The shortcomings of organized religion are laid bare in C-Scripture’s music. He fights through mental illness and addiction, falling short of the “ideal version” of a Christian man, yet he’s actually ascending further on the path to self-actualization — to being a human who projects positivity onto the world. The message he hides in his bars relating to social upheaval and political change is often rebellious and, as he explained earlier, his music is a direct contradiction to the conservative society he was raised in. Imagine if we had someone who refused to create the paths he had because it might not be a conventional way to live within his faith? Humans are diverse, we’re conflicted, we’re wrong, we’re right, we fuck up, we hurt people, we learn. Mac Miller once said “we only grow from anguish,” so how can someone grow from living the perfect life? The self awareness needed to change opinions and create an entire lane in Malawian Hip Hop did not come from living the perfect life
At the end of the day, we have people that relate to us and they sit down and listen to that music and tell me that ‘yo man, my life has changed because I’ve listened to your shit and I know it’s real, and I have courage to say I’m gonna make it through the day.’ At the end of the day: believe in something and let it help you through life… How are you going to live your life if everybody’s business is your business? ‘Cause then you’ll never know yourself. I have a hard time just trying to figure out my own life… One of my biggest inspirations is 2Pac. I feel like 2Pac was so honest, he was a sum of contradictions, and that’s exactly what humanity is. That’s exactly what DMX was, he had that song “Damien,” I relate to it, I’ve been in that situation where this is my man, and you realise this person is taking you downhill. In the name of friendship you’re doing a whole lot of shit you’re gonna regret…

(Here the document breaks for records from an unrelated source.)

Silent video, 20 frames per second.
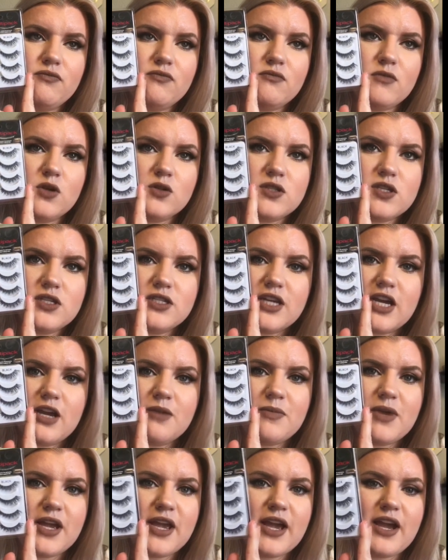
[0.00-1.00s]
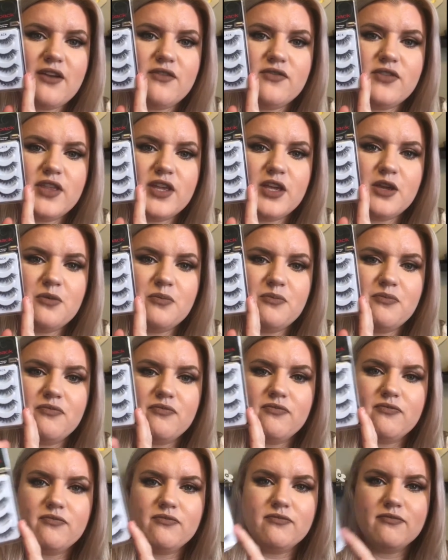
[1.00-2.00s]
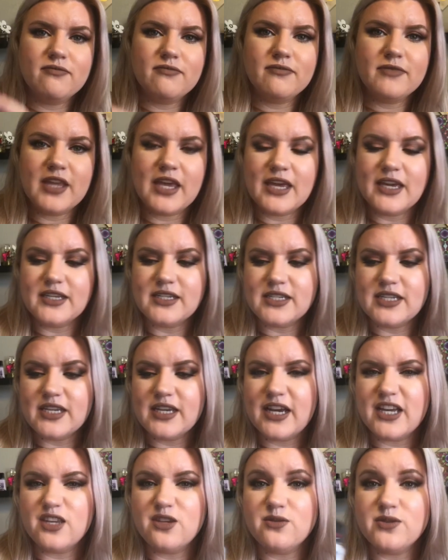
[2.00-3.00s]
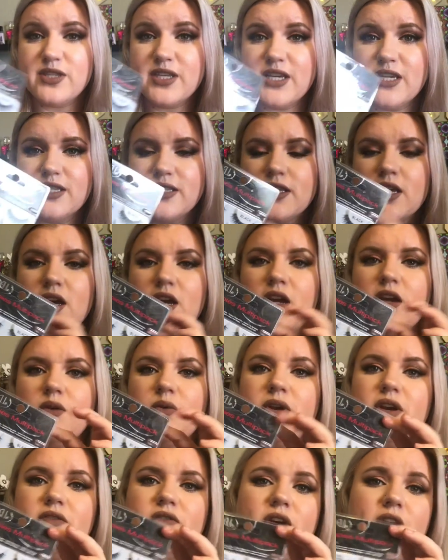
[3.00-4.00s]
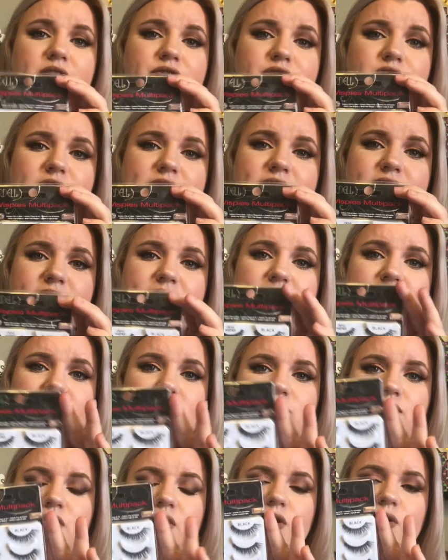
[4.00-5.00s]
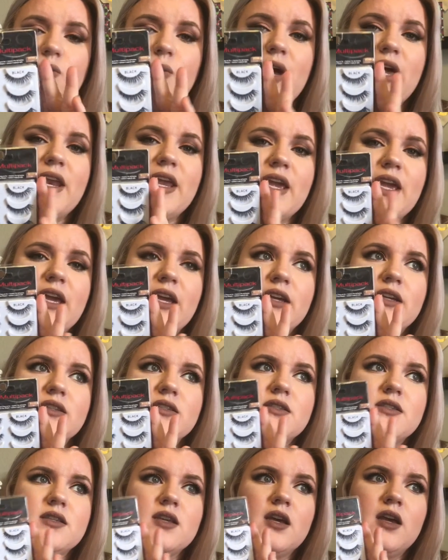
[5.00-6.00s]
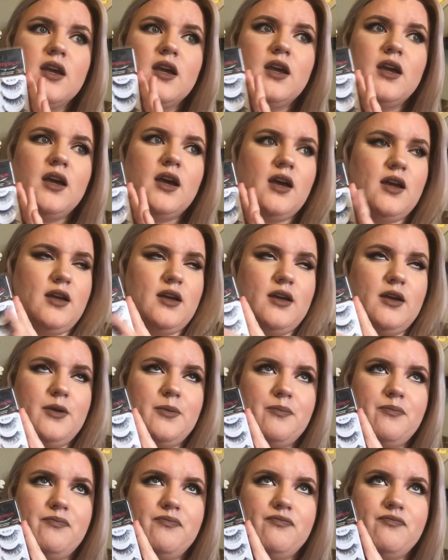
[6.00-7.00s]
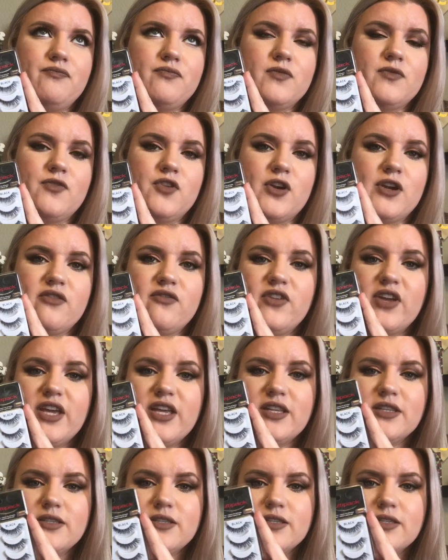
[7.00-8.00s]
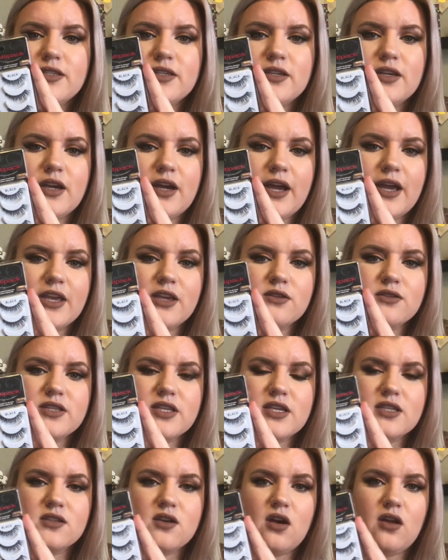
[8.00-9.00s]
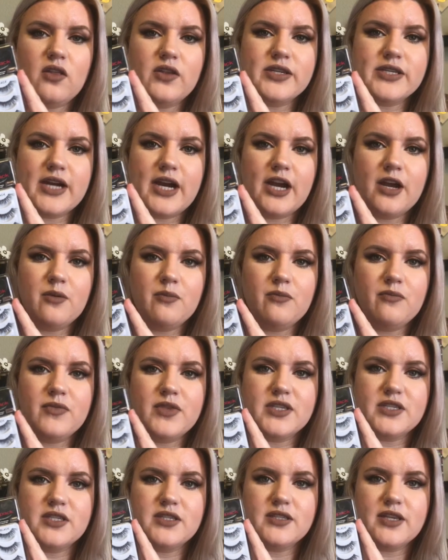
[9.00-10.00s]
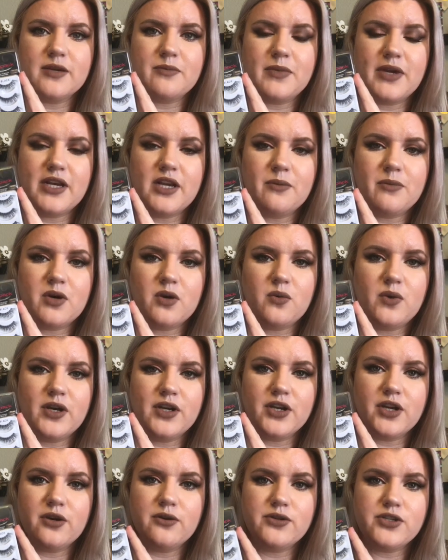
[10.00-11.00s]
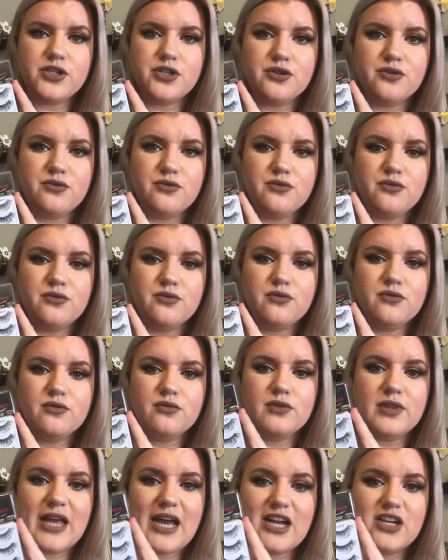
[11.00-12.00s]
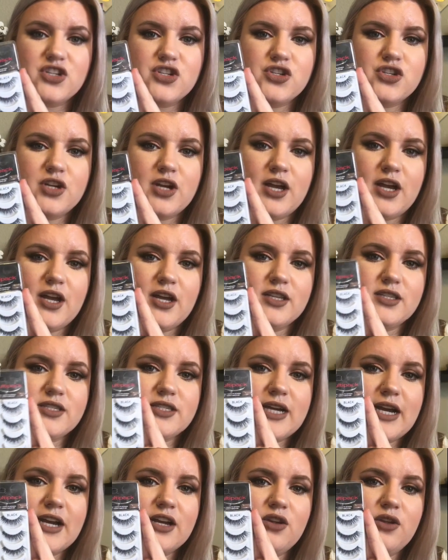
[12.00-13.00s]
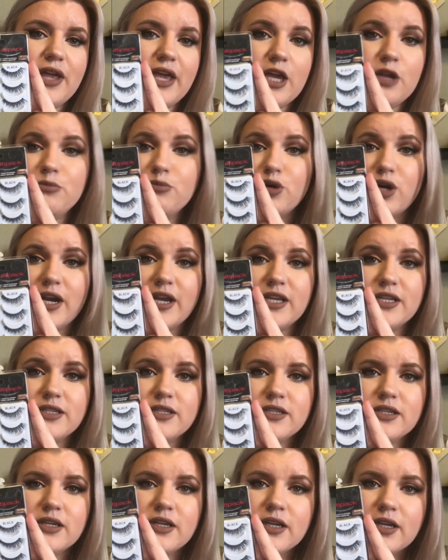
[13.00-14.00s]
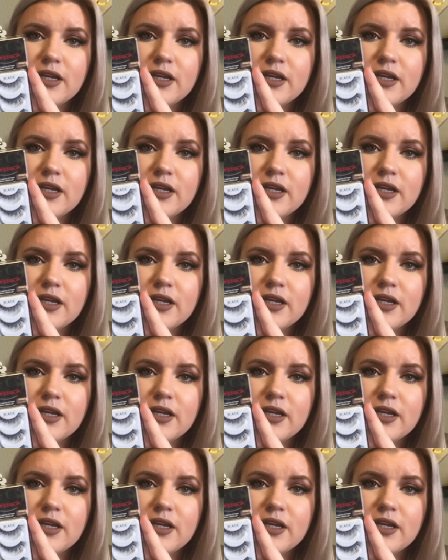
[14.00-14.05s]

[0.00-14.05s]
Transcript: Most of the time I have them handy. I use these whenever I freelance for weddings, for events. I use these all the time. This is like my #1 go-to lash style and brand.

I feel like nobody has the right to come out and act like they’ve got it figured out. If you’ve got it figured out, great, live that figured out life. But don’t try to say ‘this is how you should live.’ Because you don’t know what I struggle with and go through… When you go to the bible, there’s a lot of stories of broken *****s. It’s not perfect *****s. You know you got a ****a in there who had a thousand wives. You got a ****a in there who God gave a whole bunch of commandments and he never followed one. At the end of the day they still say God was with them. And that’s exactly why I took that name C-Scripture. You might say I’m not spiritual, you might say I don’t got faith and everything, but if you see scripture, my life is scripture. That’s what I’m sharing, that’s my life, that’s what it sums up, it’s like the whole Bible man. My life is like the whole Bible. I believe some people are gonna sit down, listen to that music and learn from it, and bring out the best version of themselves.

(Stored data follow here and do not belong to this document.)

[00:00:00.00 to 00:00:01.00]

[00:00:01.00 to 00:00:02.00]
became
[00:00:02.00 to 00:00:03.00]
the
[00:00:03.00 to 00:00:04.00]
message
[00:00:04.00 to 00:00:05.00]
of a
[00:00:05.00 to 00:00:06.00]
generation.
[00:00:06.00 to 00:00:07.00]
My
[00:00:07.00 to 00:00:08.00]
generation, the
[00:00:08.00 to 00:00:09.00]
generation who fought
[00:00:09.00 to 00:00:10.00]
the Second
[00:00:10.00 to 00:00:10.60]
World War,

I told you. Hip hop teaches, it affects change, it gives hope. If you didn’t come away from this interview with a new perspective, you will when you pair it with his music. Malawi hip hop is in incredibly safe and strong hands, and I hope it continues to grow, because the stories coming out of the country are pained, they’re resilient, they’re genuinely beautiful, and it’s something we will all grow from and learn from.